Opinión,
27.07.2012

En estos días la práctica política se da de acuerdo a diferentes estilos, hábitos, usos, gustos y costumbres.  De todo esto se hace una amalgama de diversos sabores y colores que crean diversos entornos algunos favorables y otros no tanto para la ciudadanía.

 

Aquí es donde nos adentramos a hablar de personajes a los que les gusta vivir de los aplausos, aquellos que creen que todavía están en campaña y que no han podido demostrar con hechos la valía o capacidad que tienen para gobernar y dirigir el rumbo del territorio al que representan.
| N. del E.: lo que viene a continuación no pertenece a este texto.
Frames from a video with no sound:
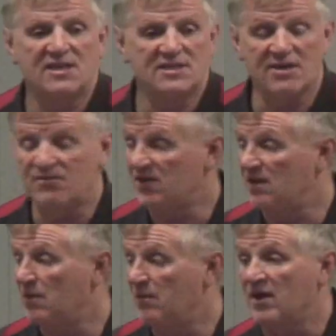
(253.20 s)

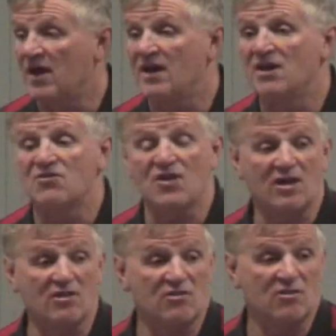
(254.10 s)
17, maybe 18
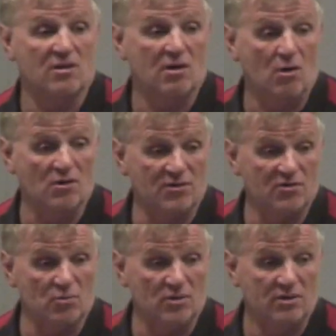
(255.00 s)
seconds out of
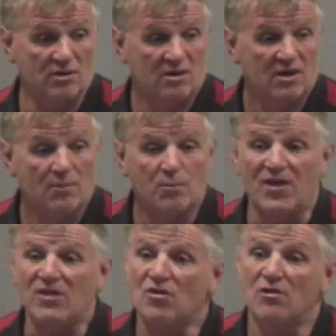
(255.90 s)
this one. But
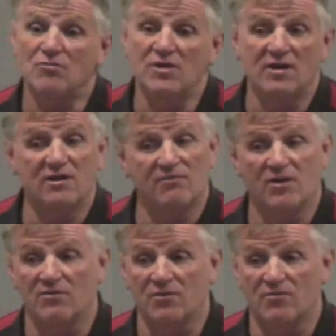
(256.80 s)
that's all you need in the
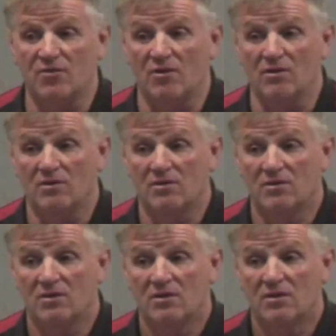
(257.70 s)
event of a fire.
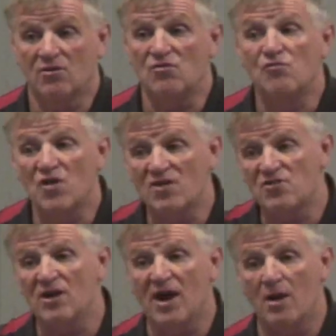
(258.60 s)
Because you've raised
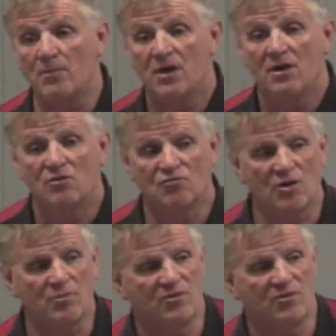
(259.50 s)
the alarm, you're trying to put the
En Veracruz hemos sido testigos de alcaldes que parecen más promotores de circo, ya que creen que con puras fiestas el pueblo estará alegre, y es por ello que no le prestan la debida atención a los problemas reales de sus municipios.

 

Algunos más astutos, lo que hacen es verdaderamente ágil, solamente esperan el momento adecuado y se cuelgan medallas ajenas.  Como víboras esperando la presa, aguardan pacientemente a que algo bueno pase en su ciudad para salir a lucirse, es decir en el lenguaje político se roban las obras que no les corresponden.

 

Tal es el caso de la alcaldesa de Xalapa o su alteza; debido al gran sequito de personas que siempre la sigue (entre ellos un garganta profunda que se encuentra a metros de distancia de ella, pero que siempre se avienta su porra y aplauso a favor de su jefa).  Y es que sin duda la jefa de la capital veracruzana es una mujer dedicada, pero lo es para su cuidado personal; salir bien maquillada, peinada, vestida y ahora si, a sonreír a cuanta cámara se pueda.

 

Este liderazgo lo transmite o más bien lo instruye a sus directores o jefes de área, quienes se la pasan hablando cada que tienen oportunidad pero de obras o acciones de gobierno que por lo general son de orden estatal y en algunos otros hasta federal; creyendo que con esto la población estará conforme con el mediocre trabajo que esta gestión ha desempeñado.

 

Es por ello que sus direcciones hablan de trabajos de pavimentación, alumbrado y demás, todo en pos del esfuerzo de su alcaldesa, mientras que ella solo de vez en cuando, muy de vez en cuando y si la situación política aprieta; da el reconocimiento a los otros ordenes de gobierno.

 

Por eso, el sobrenombre de la alcaldesa de las zapatillas robadas, porque se la pasa caminando con zapatos que no son suyos, hablando de obras que no le han costado, desentendiéndose de problemas de la ciudad como el tránsito o la seguridad que son primordiales y en donde toda la carga se la ha dejado a la administración estatal; no se le vaya a correr el maquillaje o a desgastar sus zapatillas.

 

De lo que no se ha dado cuenta ni ella ni su equipo cercano, es que la cuenta regresiva ya comenzó; la sucesión está a la vuelta de la esquina (por lo menos en la selección de candidatos) y aunque no lo quieran ver, su administración ha sido muy mal evaluada; de ahí que en el pasado proceso electoral, el PRI (partido al que pertenece) quedó rezagado hasta el 3er lugar; de ahí ellos pueden justificar mil cosas fiel a su estilo; pero hay de dos sopas, o la población esta a disgusto con su trabajo o simplemente traiciono a su partido el día de la elección; ya que ellos escojan.

 

Lo cierto es que le urge una redirección de rumbo, de actitud, trabajo y comunicación; a la alcaldesa se le acaban las horas y de no ponerse las pilas, se quedará siendo reina sin corona, en donde solamente le quedará su sequito de fieles acompañantes; claro que la fidelidad se verá realmente cuando los tiempos apremien.